What is happening now?

Kenyan security forces have surrounded the shopping centre and armed officers are working their way through the centre floor-by-floor searching for people.

Kenya Defence Forces said three "terrorists" had been killed and all escape routes sealed off, with troops now focusing on clearing the building and rescuing hostages.

Security has also been stepped up at airports and borders across the country, with "more than 10 individuals" arrested in relation to the attack, officials say.

Kenyan President Uhuru Kenyatta has announced that they are close to ending the siege.

A soldier with an army dog walk up the steps to the shopping centre Special soldiers are trying to end the siege and rescue hostages

'Appalling attacks'

British Prime Minister David Cameron has called an emergency meeting to discuss the crisis.

BBC Security expert Frank Gardner

"The thing about this horrible attack is that the victims are from everywhere - they're from Africa, from Asia, from Europe.

"So the people who have done this have hurt the world, not just Kenyans."

He called the siege "an absolutely sickening and despicable attack of appalling brutality".

"These appalling terrorist attacks that take place where the perpetrators claim they do it in the name of a religion - they don't," he said.

"They do it in the name of terror, violence and extremism and their warped view of the world.
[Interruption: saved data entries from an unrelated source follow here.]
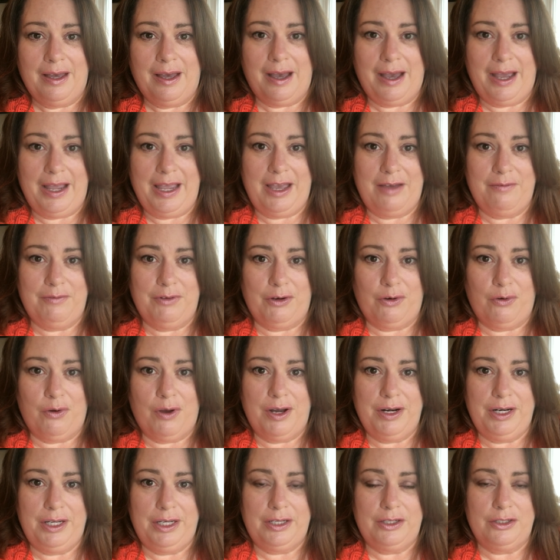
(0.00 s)
I have a
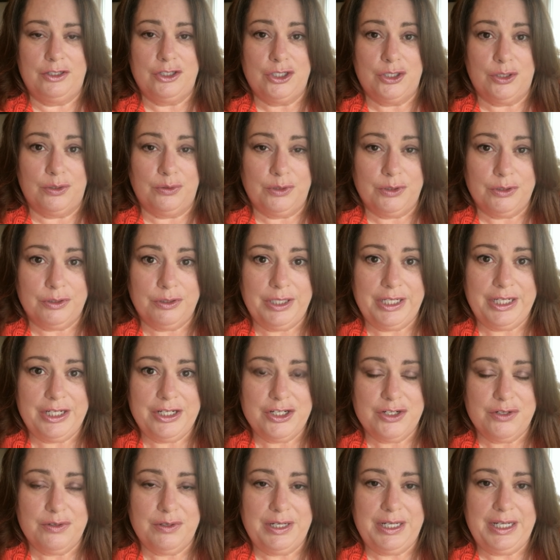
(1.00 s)
chronic shoulder
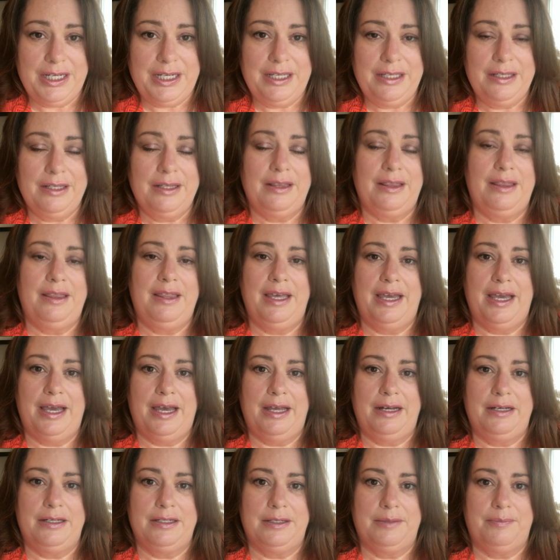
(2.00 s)
injury
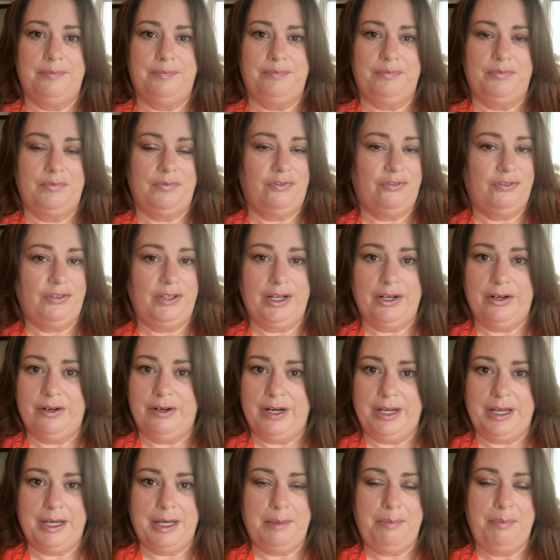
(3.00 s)
that
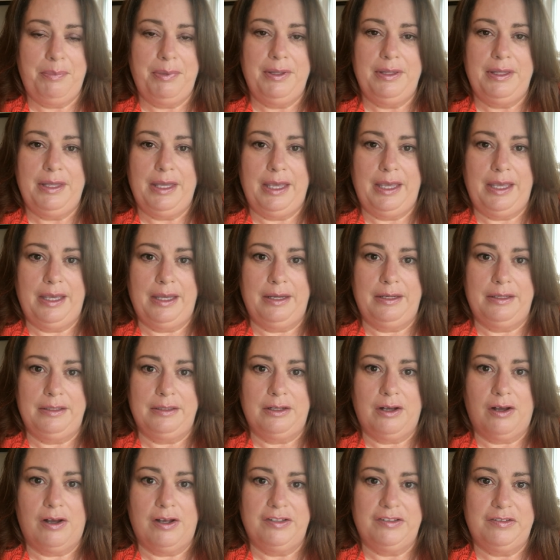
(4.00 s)
flared up
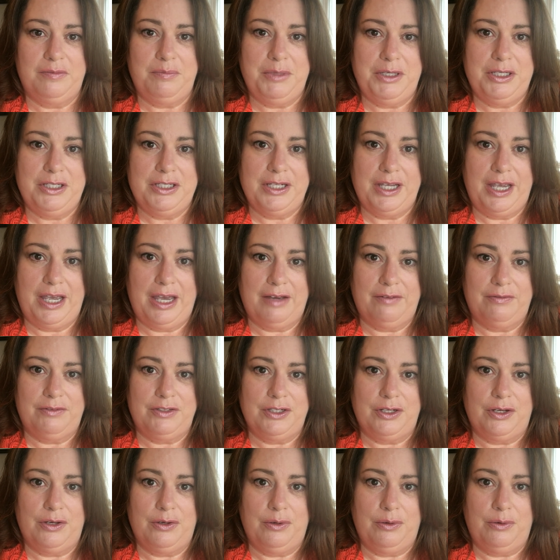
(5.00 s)
and caused me to have
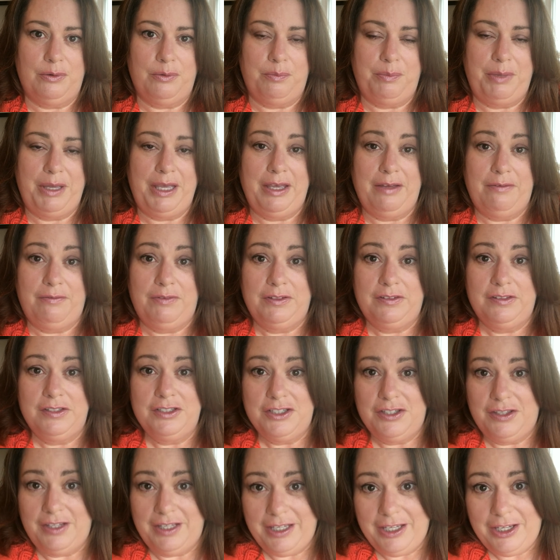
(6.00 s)
to go pay a
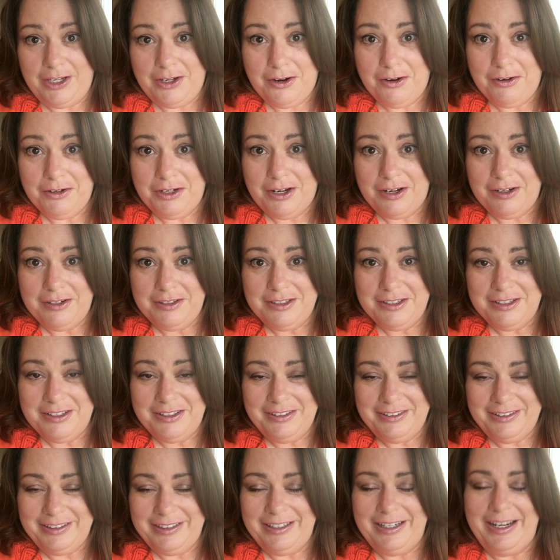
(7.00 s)
visit to the ER
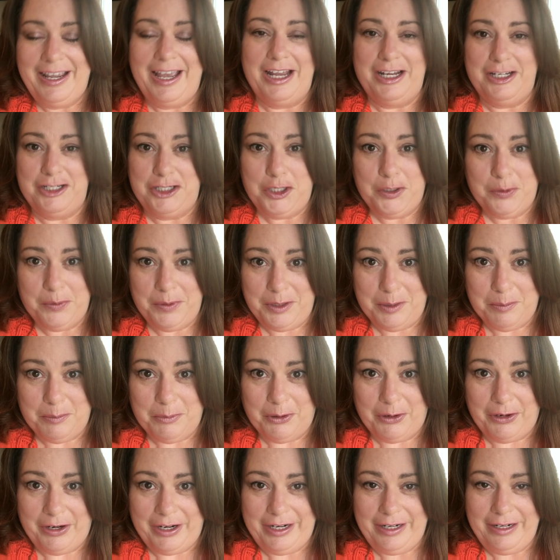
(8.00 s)
doctor at 2 in the
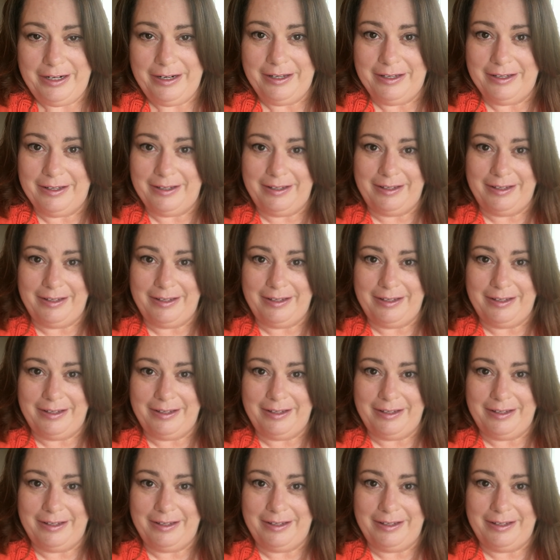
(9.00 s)
morning.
They don't represent Islam or Muslims in Britain or anywhere else in the world."

Who are the gunmen and why are they doing this?

Shortly after the siege began, an organisation called al-Shabab announced that they are behind the attack.
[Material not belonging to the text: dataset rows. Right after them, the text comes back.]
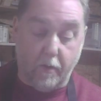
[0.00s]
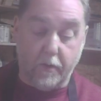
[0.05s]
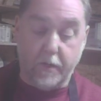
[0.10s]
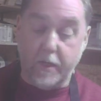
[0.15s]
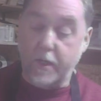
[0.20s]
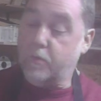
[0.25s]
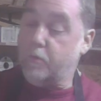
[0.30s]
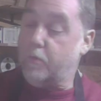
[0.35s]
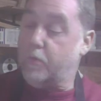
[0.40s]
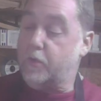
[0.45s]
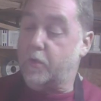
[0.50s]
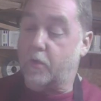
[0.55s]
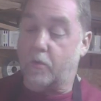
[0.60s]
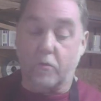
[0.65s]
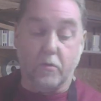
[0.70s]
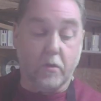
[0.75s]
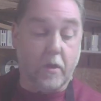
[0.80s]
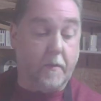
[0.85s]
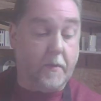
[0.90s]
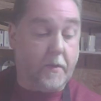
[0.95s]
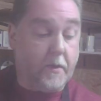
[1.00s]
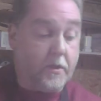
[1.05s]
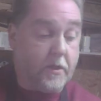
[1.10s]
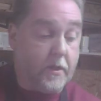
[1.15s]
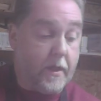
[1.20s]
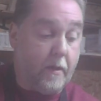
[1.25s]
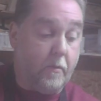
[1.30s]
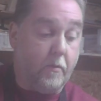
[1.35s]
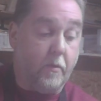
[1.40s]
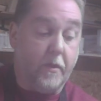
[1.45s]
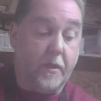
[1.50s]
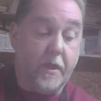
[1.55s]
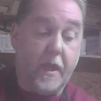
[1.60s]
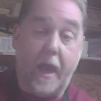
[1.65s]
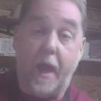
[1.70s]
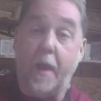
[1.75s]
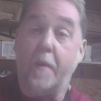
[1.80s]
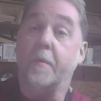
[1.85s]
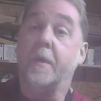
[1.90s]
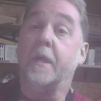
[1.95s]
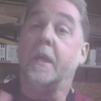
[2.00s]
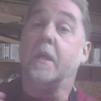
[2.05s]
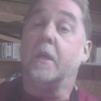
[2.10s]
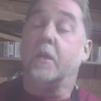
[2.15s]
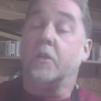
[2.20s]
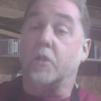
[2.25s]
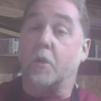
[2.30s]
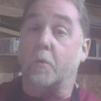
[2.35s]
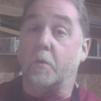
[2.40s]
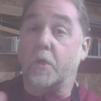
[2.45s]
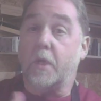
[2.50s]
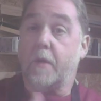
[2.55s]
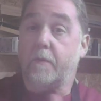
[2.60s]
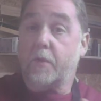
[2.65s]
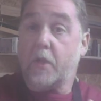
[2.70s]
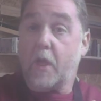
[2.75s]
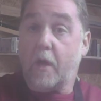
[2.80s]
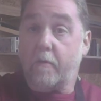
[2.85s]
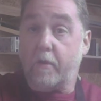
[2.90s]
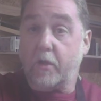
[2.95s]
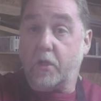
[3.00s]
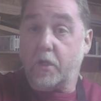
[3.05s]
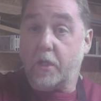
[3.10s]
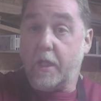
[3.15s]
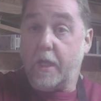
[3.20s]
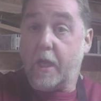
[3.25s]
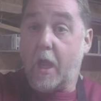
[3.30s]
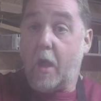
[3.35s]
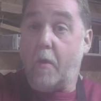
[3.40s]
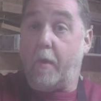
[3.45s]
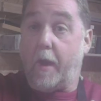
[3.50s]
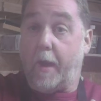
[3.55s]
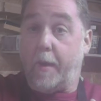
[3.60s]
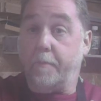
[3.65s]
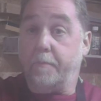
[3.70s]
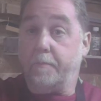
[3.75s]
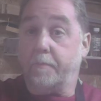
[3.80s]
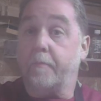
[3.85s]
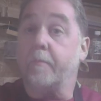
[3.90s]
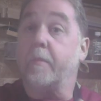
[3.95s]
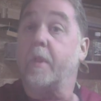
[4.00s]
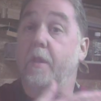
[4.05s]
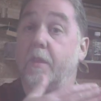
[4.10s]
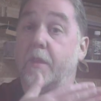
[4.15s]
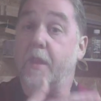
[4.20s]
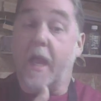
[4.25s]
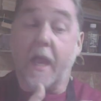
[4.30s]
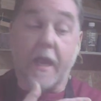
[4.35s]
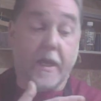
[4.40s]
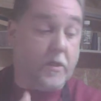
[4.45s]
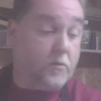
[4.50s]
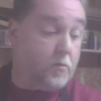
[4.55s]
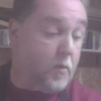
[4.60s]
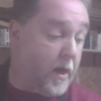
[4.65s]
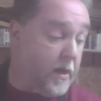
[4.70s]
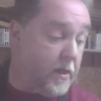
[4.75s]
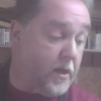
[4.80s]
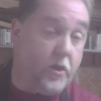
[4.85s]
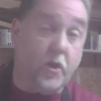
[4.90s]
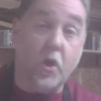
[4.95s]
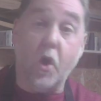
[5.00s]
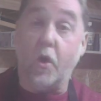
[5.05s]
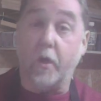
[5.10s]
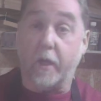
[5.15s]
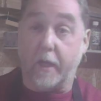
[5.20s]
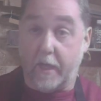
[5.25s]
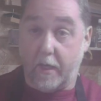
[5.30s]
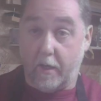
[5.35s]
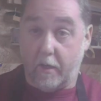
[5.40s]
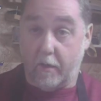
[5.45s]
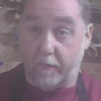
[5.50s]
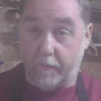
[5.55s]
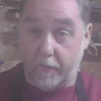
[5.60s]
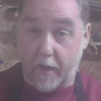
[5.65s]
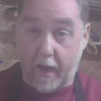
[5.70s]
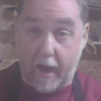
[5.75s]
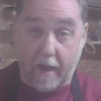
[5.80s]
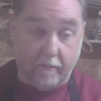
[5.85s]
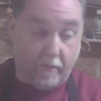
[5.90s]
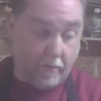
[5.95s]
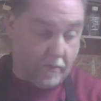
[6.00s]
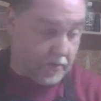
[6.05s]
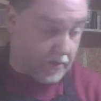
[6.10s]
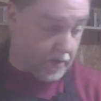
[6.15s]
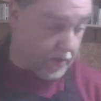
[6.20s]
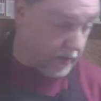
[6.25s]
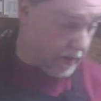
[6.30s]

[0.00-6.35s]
These ones all going to that one there, so whichever direction they go in, that is where the nock of your arrow is going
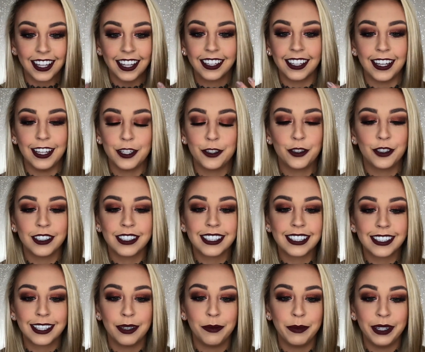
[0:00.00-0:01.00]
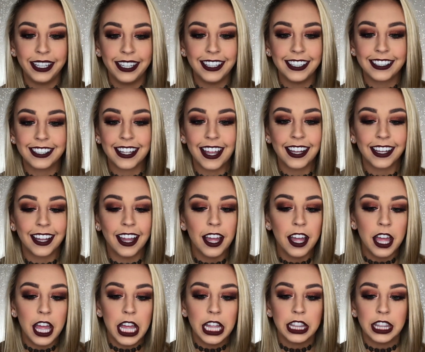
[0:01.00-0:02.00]
Like, it's just, to me, it's like
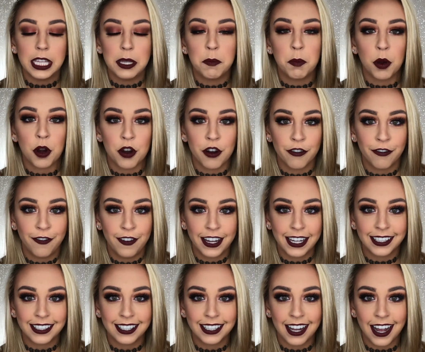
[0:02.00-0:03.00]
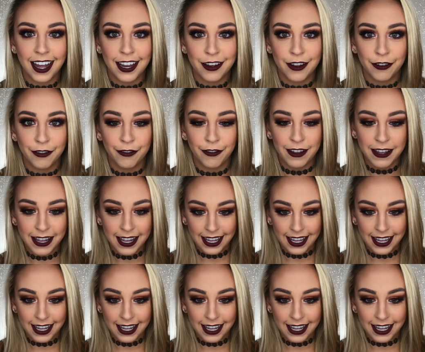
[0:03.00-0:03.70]
the perfect kind of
The group is based in the next-door country Somalia and is linked with the fundamentalist Islamist organisation, al-Qaeda. Al-Qaeda have been behind a number of major attacks and bombings against western countries in recent years.
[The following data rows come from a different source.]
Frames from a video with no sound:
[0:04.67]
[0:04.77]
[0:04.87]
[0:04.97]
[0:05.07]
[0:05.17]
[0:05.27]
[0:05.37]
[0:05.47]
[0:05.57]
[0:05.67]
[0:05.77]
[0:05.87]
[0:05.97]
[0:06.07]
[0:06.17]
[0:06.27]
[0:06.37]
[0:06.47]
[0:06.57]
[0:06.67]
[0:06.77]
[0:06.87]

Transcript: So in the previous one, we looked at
Somalia - a country in tatters

Somalia has been crippled by civil war for many years, with Islamist groups fighting against government forces. It's one of the most dangerous places in the world and the violence has started to spill across the border into Kenya.

Many people in Somalia have had to flee their homes and live in refugee camps because of the civil war. Foreign aid rarely reaches them and in 2010-12 a huge famine led to the deaths of tens of thousands of people.

Al-Shabab controls some rural parts of Somalia, where they impose a very strict version of Sharia law - but they have been pushed out of most towns and cities.

Al-Shabab says the attack is in response to Kenya sending soldiers in 2011 to help Somalian authorities try to remove al-Shabab from the country.

There are about 4,000 Kenyan troops in the south of Somalia, where they have been fighting the militants since 2011.